Sar-el ajoute qu’il est conscient qu’une semaine « ne règlera pas tout » mais qu’il a pu constater que les militaires essayaient d’intégrer ce qu’ils ont appris dans leur quotidien.

Il raconte qu’un soldat, par exemple, a appris que lorsqu’il était en colère, il pouvait tout arrêter pendant une minute pour tenter de prendre conscience de son corps et de ce qui était en train de se passer à l’intérieur de lui-même.

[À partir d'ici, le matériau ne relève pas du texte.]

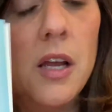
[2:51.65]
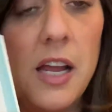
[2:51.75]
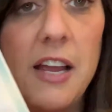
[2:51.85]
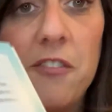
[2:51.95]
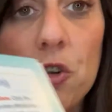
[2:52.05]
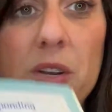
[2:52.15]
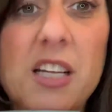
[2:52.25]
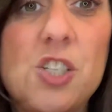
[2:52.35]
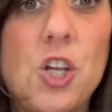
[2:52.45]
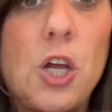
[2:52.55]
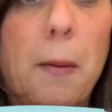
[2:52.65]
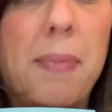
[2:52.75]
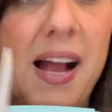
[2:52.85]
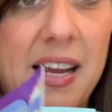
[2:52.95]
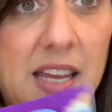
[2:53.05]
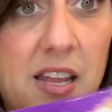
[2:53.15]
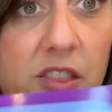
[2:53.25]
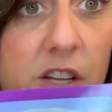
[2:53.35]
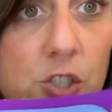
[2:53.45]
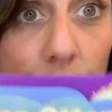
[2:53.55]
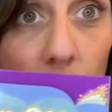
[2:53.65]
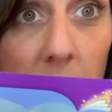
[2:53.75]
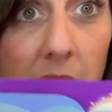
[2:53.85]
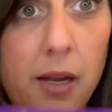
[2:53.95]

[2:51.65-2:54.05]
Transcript: If you need to look back in the story,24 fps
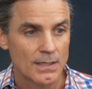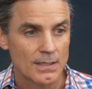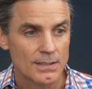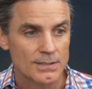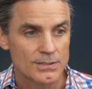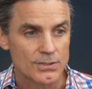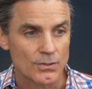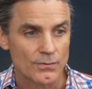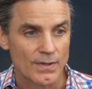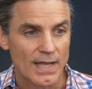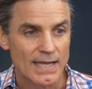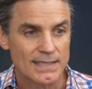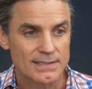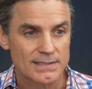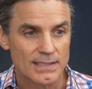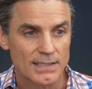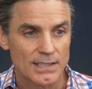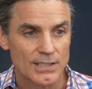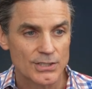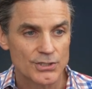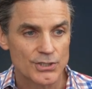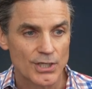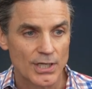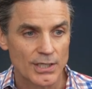So that's going
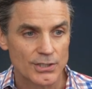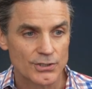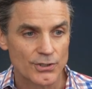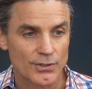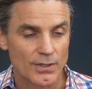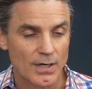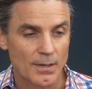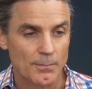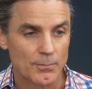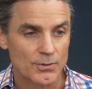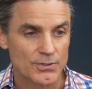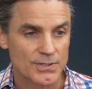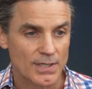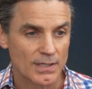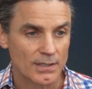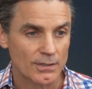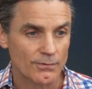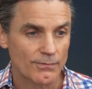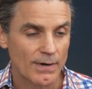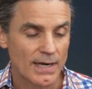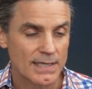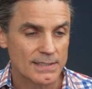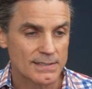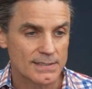to change our numbers on the
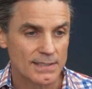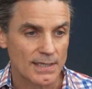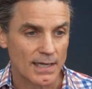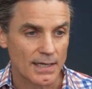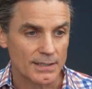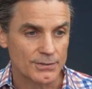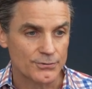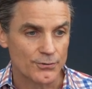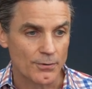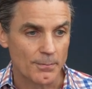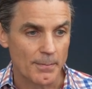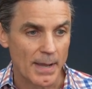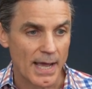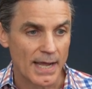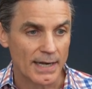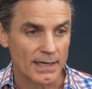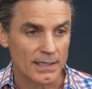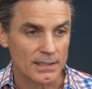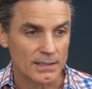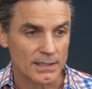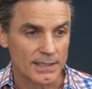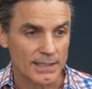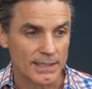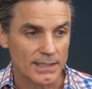right side
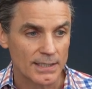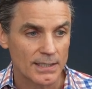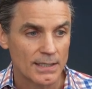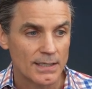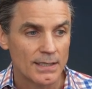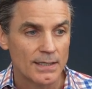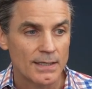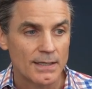dramatically,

Il a pu s’interroger : « Est-ce que je suis en colère à l’encontre de mon enfant, de mon épouse, de mon patron ou est-ce qu’il se passe quelque chose qui est à l’intérieur de moi, que je peux transférer sur eux et est-ce que je peux m’accorder ne serait-ce qu’une minute avant d’éclater ? »

Adi note que les soldats forment une communauté qui s’est dotée d’un groupe actif sur WhatsApp ; c’est un réseau d’anciens « qui sont là les uns pour les autres ». Sar-el estime que les participants ont pris davantage conscience de l’éventuelle nécessité, pour eux, de consulter un psychologue ou un psychiatre.

« Nous n’avons eu qu’une semaine pour faire ce que nous avons à faire et nous avons encore besoin d’assurer leur suivi, de les soutenir quand ils en ont besoin », indique Barkin.

Les membres d’un groupe de paix de l’esprit parrainé par Metiv, le Centre israélien de psychotraumatologie, se réunissant pour se soutenir mutuellement. (Crédit : Metiv)

Une autre initiative pour apporter la tranquillité d’esprit

Metiv propose un programme de neuf mois à destination des soldats vétérans, Tranquillité d’esprit, un programme qui est co-financé par le ministère de la Défense, dit Brom.

Dans ce cadre, les soldats partent dans des communautés juives en Angleterre, aux États-Unis et au Canada pour des retraites d’une semaine. Ils prennent alors part à 40 ou 50 heures de sessions thérapeutiques avec des personnes qualifiées.

« Les sessions font remonter les expériences les plus difficiles », selon Brom. « La majorité des participants les trouvent extrêmement utiles. Ils en parlent beaucoup et ils disent que ça a changé leur vie ».

Des programmes comme ceux-là sont très nécessaires pour les soldats, note Brom, « et nous devons les renforcer. Il y a très certainement encore beaucoup de choses à faire ».